28. Método según una cualquiera de las reivindicaciones 23 a 27, que comprende además combinar el material retenido con un tampón y un estabilizante.

29. Método según una cualquiera de las reivindicaciones 23 a 28, en el que la disolución de alimentación comprende además un disolvente y una parte del disolvente pasa desde la disolución de alimentación a través de la membrana.

30. Método según la reivindicación 29, que comprende además:

suministrar la disolución de alimentación a la membrana semipermeable desde un tanque;

recircular la disolución de alimentación expuesta hasta el tanque; y

suministrar una disolución diluida que comprende el disolvente al tanque.

31. Método según una cualquiera de las reivindicaciones 23 a 20, que comprende además la etapa de exponer una disolución vehículo a una segunda superficie de la membrana.

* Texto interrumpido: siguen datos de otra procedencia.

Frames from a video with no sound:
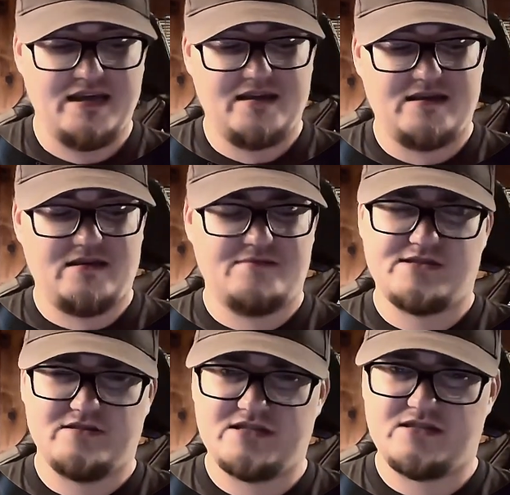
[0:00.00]
So
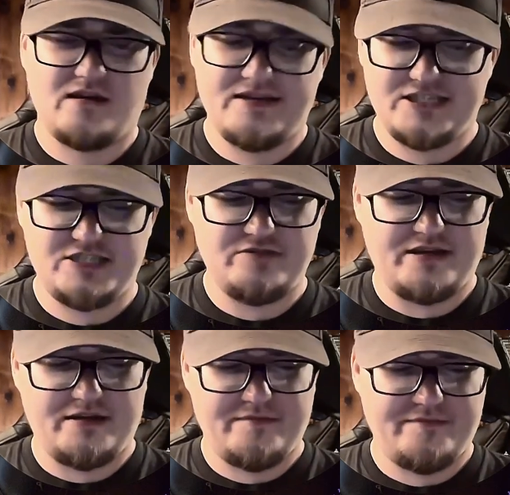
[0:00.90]
there's not an issue
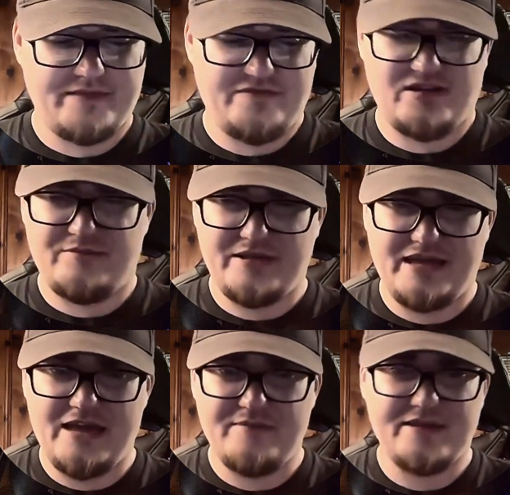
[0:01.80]
there. If you're going to be
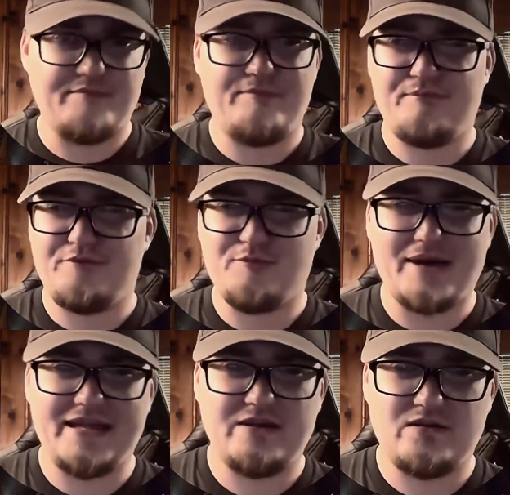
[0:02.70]
gaming, you
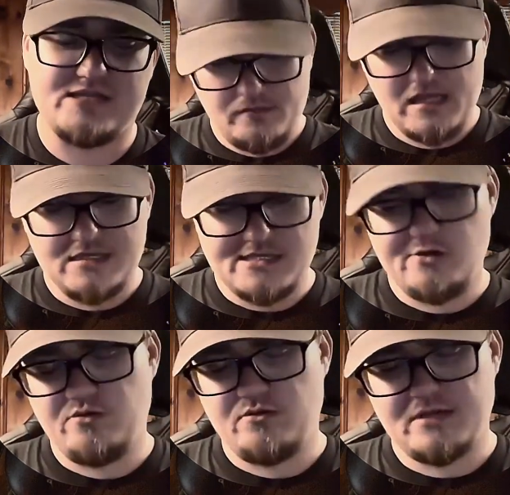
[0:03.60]
might notice it.
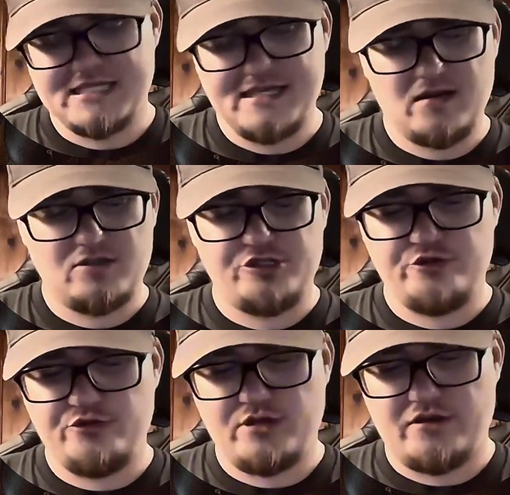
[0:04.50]
So let's get on to
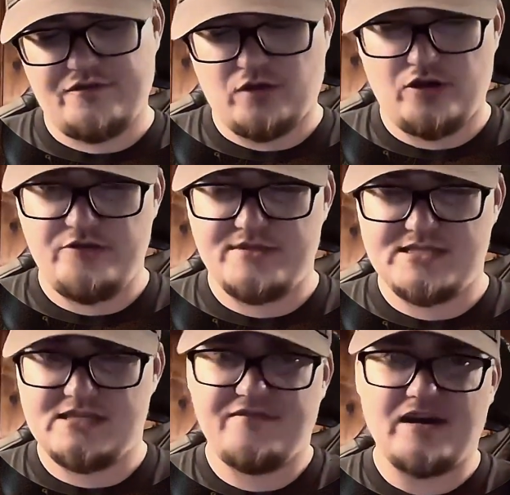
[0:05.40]
the volume and
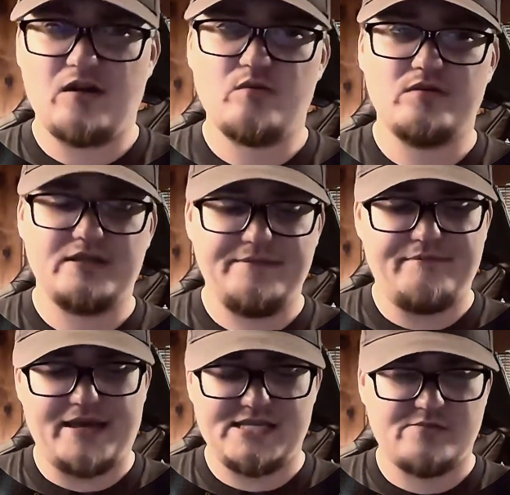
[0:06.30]
stuff. I don't really
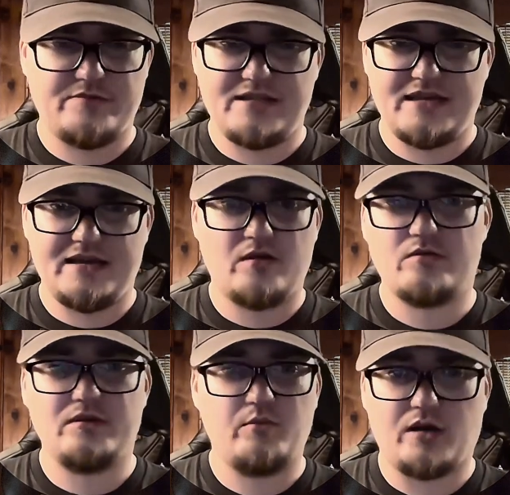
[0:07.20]
mess with that. I don't
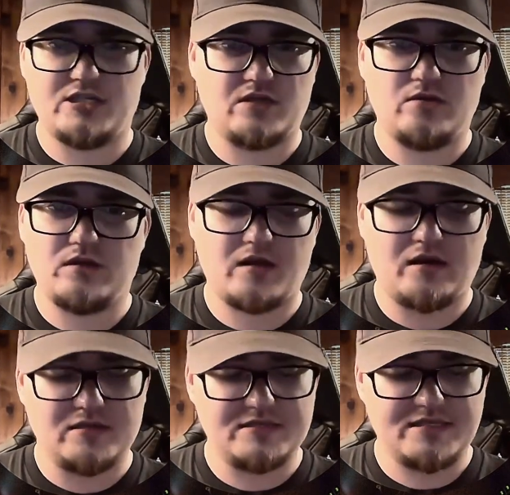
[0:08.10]
really watch a whole lot of
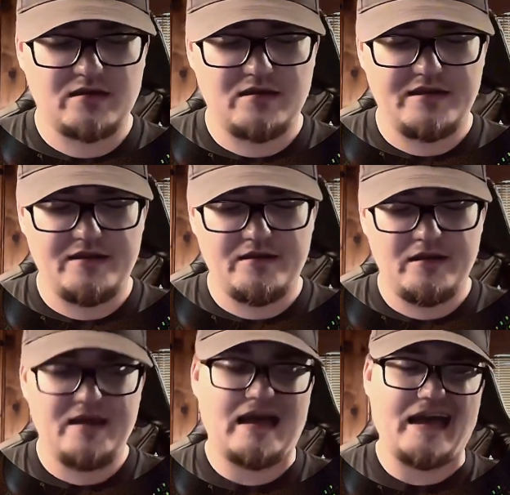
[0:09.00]
content on here.
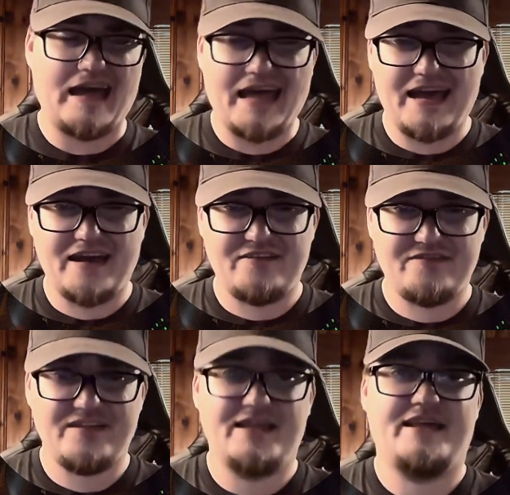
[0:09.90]
I have,
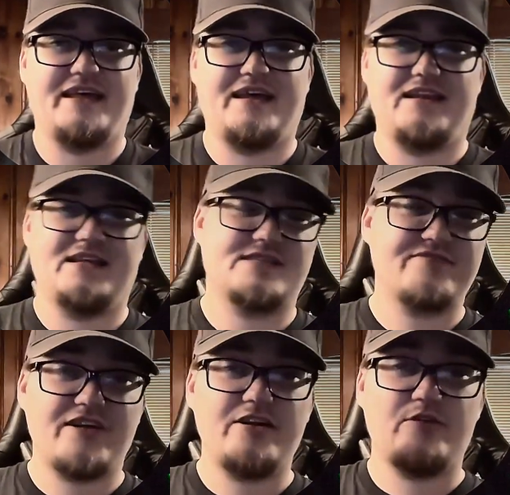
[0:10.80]
and it's
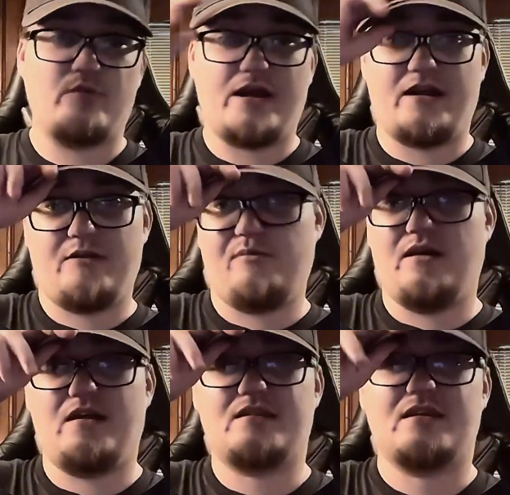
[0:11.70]
very rare,
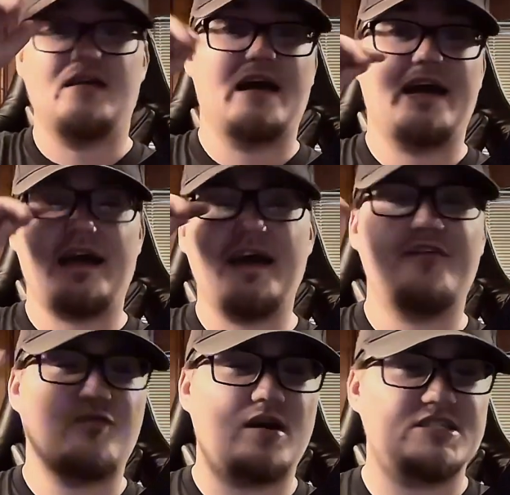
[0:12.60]
but I have
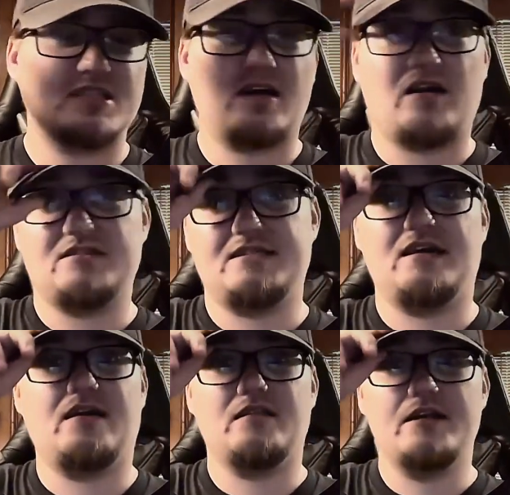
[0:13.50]
watched content
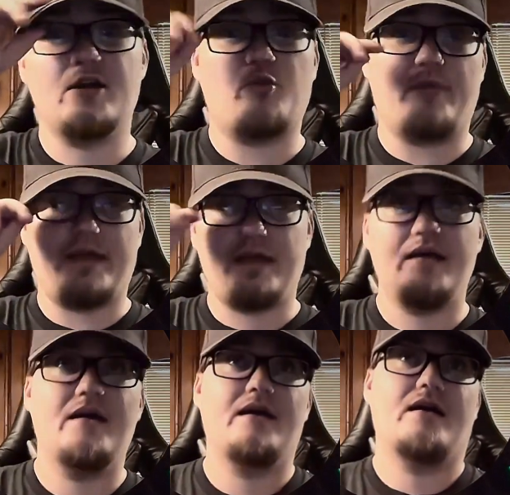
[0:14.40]
a little bit.
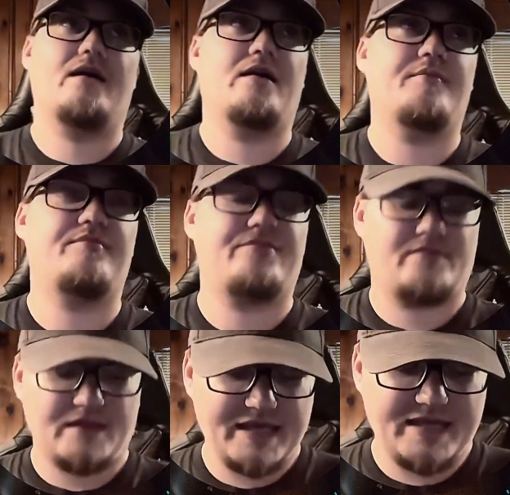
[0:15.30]

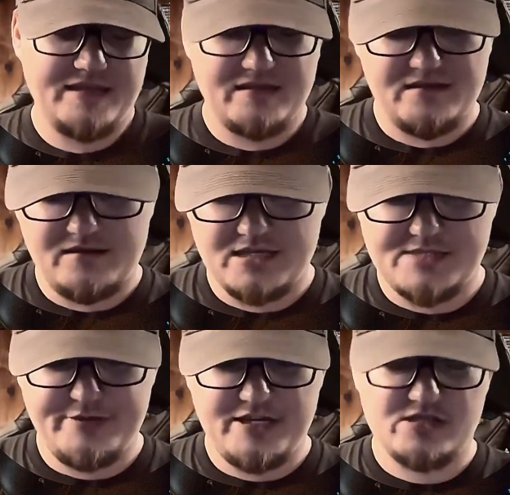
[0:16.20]
And the
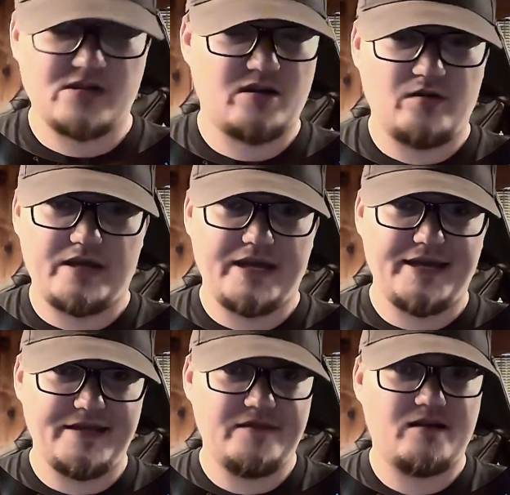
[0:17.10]
speakers are
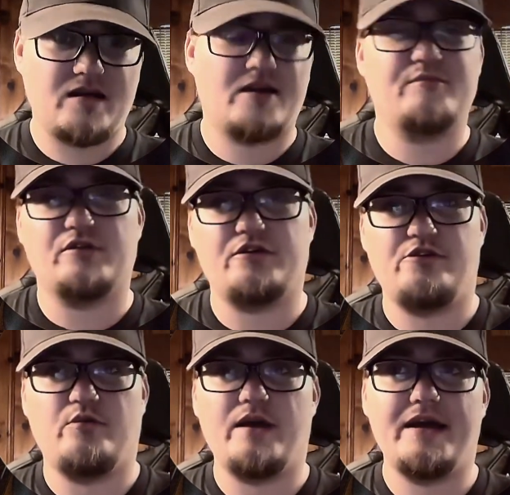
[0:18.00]
okay. They're not going to blow you
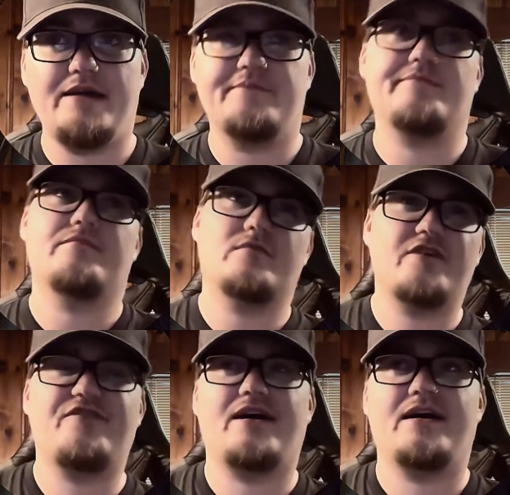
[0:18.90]
away. They're
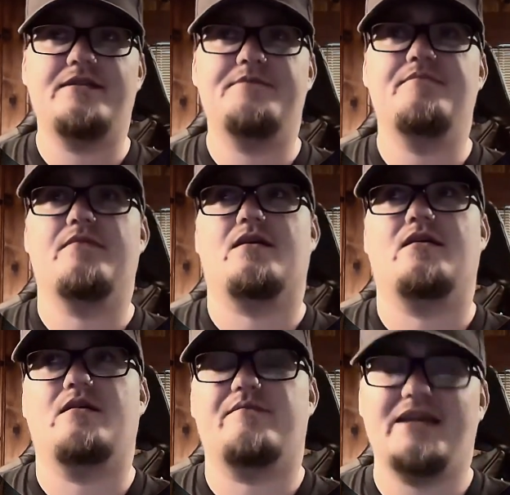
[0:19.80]
fine.
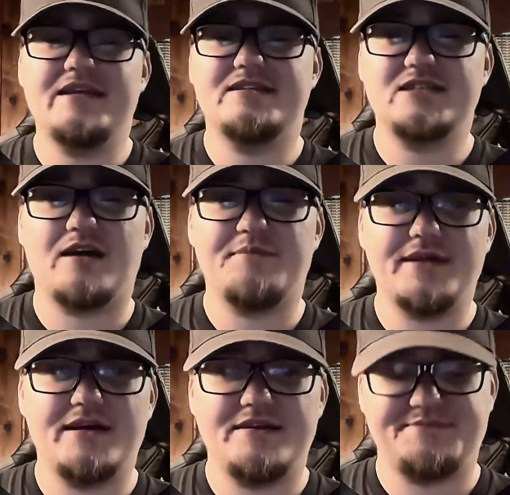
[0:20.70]
They get the job
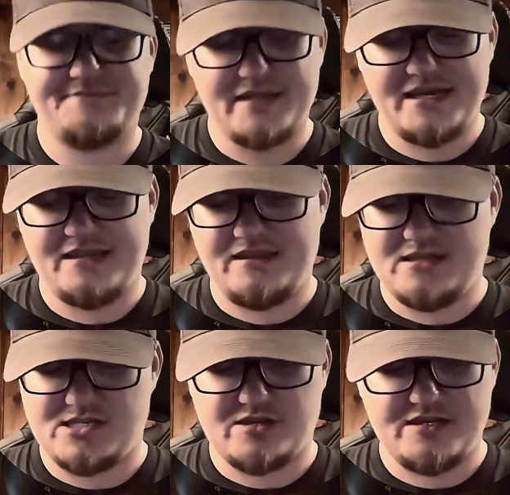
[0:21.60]
done, and the
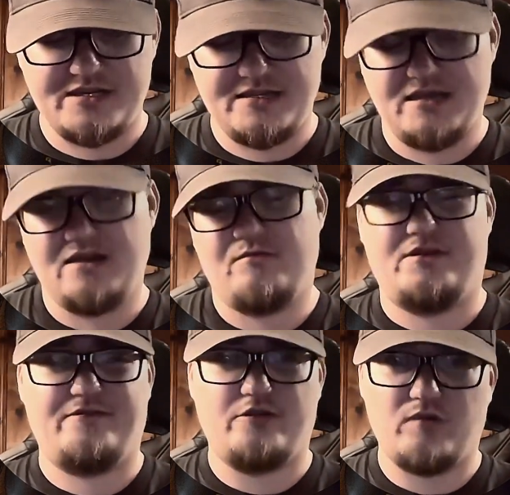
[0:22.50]
screen,
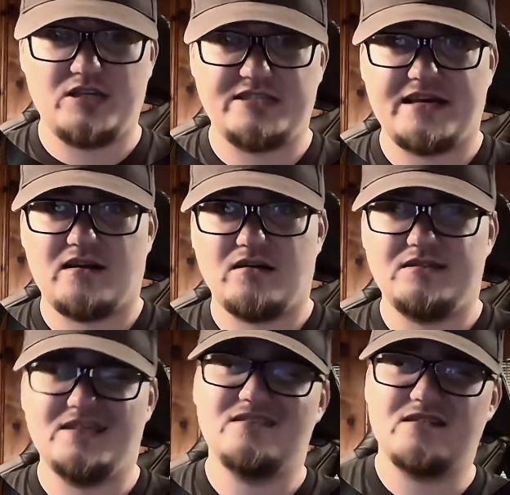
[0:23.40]
whenever you're watching that
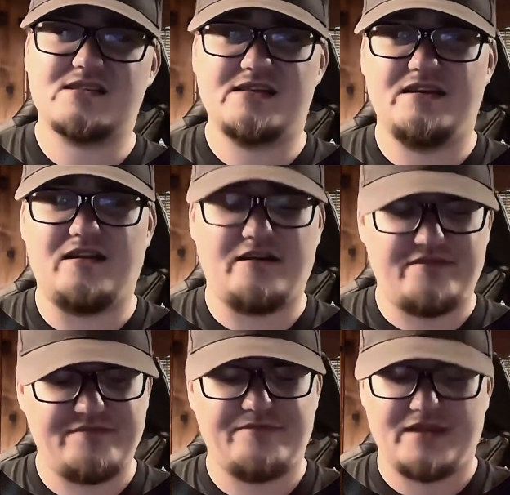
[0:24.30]
content, looks good enough.
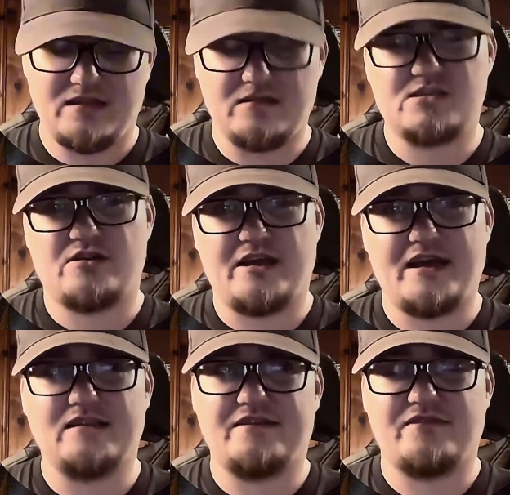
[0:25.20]
It looks great. I
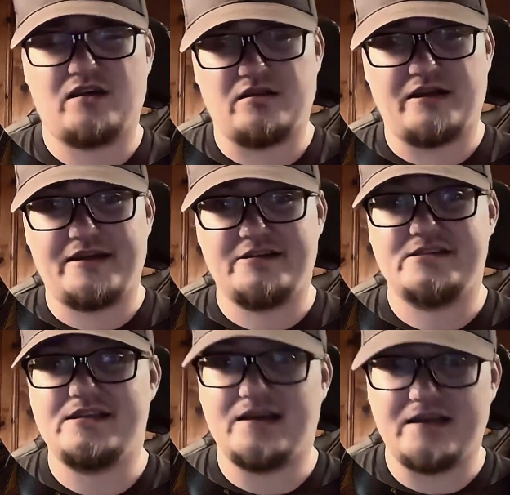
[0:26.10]
love the color
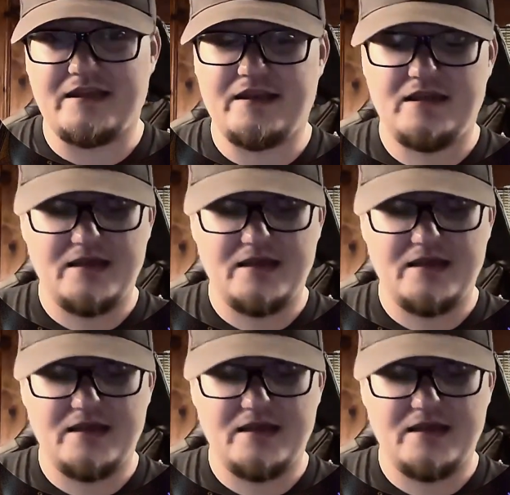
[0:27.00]
accuracy again.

32. Método para determinar el tiempo de coagulación de una muestra de plasma, comprendiendo el método:

preparar u obtener el reactivo de tromboplastina preparado según una cualquiera de las reivindicaciones 18 a 31;

combinar el reactivo de tromboplastina con la muestra de plasma para formar una disolución de ensayo; y

determinar el tiempo transcurrido desde la formación de la disolución de ensayo hasta la detección de la formación de coágulos en la disolución de ensayo.

33. Método para determinar el nivel de un factor de coagulación plasmático presente en un plasma de prueba, comprendiendo el método:

determinar los tiempos de coagulación de plasmas normalizados que tienen diversos niveles conocidos del factor de coagulación plasmático según el método de la reivindicación 32;

preparar una correlación normalizada entre los tiempos de coagulación de los plasmas normalizados y el nivel del factor de coagulación plasmático en los plasmas normalizados;

determinar el tiempo de coagulación del plasma de prueba según el método de la reivindicación 32; y

correlacionar el tiempo de coagulación determinado del plasma de prueba con el nivel del factor de coagulación plasmático basado en la desviación estándar.